**WHAT YOU WILL DO**
What you produce should match the records below precisely, except that images are removed.

--- EXCERPTED RECORDS Enclosed Below ---

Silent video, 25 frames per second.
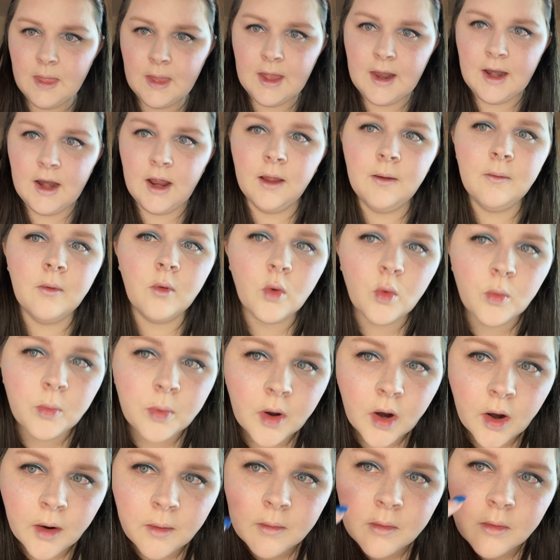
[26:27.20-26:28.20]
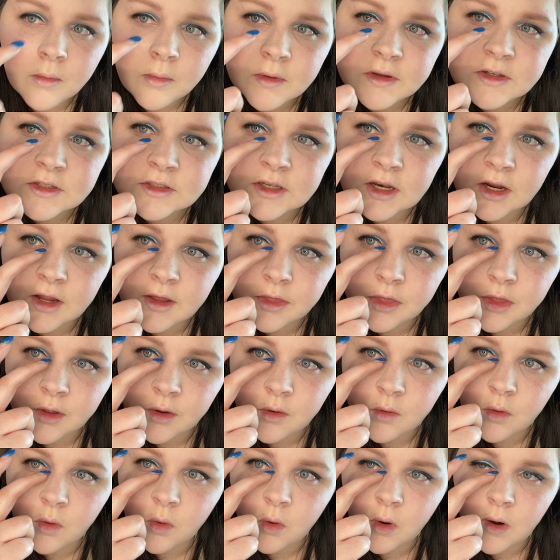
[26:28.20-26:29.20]
then I will probably stick the
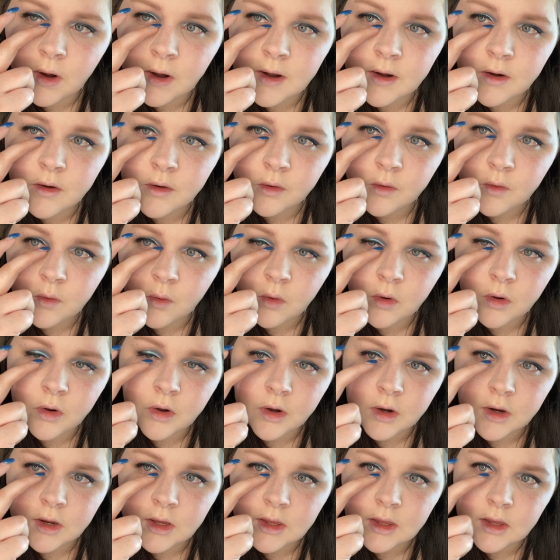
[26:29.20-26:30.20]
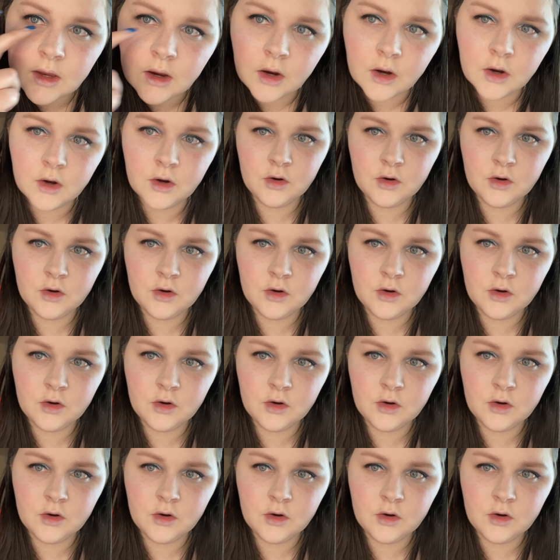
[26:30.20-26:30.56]
inner corner here.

--- End of Enclosed EXCERPTED RECORDS ---

**SOLUTION TO THE PROBLEM**
Silent video, 25 frames per second.
[26:27.20-26:28.20]
[26:28.20-26:29.20]
then I will probably stick the
[26:29.20-26:30.20]
[26:30.20-26:30.56]
inner corner here.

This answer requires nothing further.